## RECORDS SUPPLIED
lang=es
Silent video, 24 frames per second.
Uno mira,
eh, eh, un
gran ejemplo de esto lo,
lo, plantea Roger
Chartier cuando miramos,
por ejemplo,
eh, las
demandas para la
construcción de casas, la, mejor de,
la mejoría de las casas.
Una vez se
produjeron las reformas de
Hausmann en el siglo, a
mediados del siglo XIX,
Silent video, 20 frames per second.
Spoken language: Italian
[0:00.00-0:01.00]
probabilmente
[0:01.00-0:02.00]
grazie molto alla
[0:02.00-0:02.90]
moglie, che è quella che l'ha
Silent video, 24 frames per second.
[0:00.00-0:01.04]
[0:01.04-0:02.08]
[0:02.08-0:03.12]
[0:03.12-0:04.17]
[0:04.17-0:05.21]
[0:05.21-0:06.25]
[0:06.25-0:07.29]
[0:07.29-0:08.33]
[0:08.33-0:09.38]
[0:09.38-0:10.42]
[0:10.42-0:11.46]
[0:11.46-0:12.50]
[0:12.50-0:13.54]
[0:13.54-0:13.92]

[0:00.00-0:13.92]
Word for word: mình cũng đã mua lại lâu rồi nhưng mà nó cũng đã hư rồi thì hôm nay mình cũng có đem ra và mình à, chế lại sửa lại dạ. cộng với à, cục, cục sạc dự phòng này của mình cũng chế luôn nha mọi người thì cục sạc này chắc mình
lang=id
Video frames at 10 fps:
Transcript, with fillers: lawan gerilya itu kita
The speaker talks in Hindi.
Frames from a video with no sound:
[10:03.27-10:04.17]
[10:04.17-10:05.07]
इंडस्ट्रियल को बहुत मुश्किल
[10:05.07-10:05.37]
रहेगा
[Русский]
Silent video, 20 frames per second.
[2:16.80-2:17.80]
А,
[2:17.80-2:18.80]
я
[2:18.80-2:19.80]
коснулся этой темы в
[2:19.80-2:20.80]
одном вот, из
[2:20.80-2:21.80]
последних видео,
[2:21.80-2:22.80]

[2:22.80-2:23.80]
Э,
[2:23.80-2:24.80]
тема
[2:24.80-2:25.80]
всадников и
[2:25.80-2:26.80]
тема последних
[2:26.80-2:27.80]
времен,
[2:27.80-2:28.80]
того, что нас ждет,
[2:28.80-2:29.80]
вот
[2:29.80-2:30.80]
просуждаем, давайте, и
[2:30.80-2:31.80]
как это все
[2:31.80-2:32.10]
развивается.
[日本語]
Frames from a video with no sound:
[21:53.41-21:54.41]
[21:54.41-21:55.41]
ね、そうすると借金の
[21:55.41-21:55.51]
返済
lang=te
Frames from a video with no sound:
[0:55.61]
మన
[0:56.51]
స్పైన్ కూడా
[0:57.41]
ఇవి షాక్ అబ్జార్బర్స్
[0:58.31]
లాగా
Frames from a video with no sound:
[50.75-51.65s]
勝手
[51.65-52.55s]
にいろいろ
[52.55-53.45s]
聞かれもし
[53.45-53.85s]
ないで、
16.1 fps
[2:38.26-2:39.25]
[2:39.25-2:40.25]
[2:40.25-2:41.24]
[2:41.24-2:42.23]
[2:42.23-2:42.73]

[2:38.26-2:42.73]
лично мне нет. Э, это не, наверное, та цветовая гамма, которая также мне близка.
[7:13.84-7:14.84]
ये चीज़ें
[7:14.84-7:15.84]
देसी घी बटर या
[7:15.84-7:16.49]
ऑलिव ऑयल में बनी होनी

## INSTRUCTIONS TO FOLLOW
Each line from the first line of the listing through the line containing "[0:00.00-0:13.92]" must be set down exactly; no other line belongs in the answer.

## WRITTEN REPLY
lang=es
Silent video, 24 frames per second.
Uno mira,
eh, eh, un
gran ejemplo de esto lo,
lo, plantea Roger
Chartier cuando miramos,
por ejemplo,
eh, las
demandas para la
construcción de casas, la, mejor de,
la mejoría de las casas.
Una vez se
produjeron las reformas de
Hausmann en el siglo, a
mediados del siglo XIX,
Silent video, 20 frames per second.
Spoken language: Italian
[0:00.00-0:01.00]
probabilmente
[0:01.00-0:02.00]
grazie molto alla
[0:02.00-0:02.90]
moglie, che è quella che l'ha
Silent video, 24 frames per second.
[0:00.00-0:01.04]
[0:01.04-0:02.08]
[0:02.08-0:03.12]
[0:03.12-0:04.17]
[0:04.17-0:05.21]
[0:05.21-0:06.25]
[0:06.25-0:07.29]
[0:07.29-0:08.33]
[0:08.33-0:09.38]
[0:09.38-0:10.42]
[0:10.42-0:11.46]
[0:11.46-0:12.50]
[0:12.50-0:13.54]
[0:13.54-0:13.92]

[0:00.00-0:13.92]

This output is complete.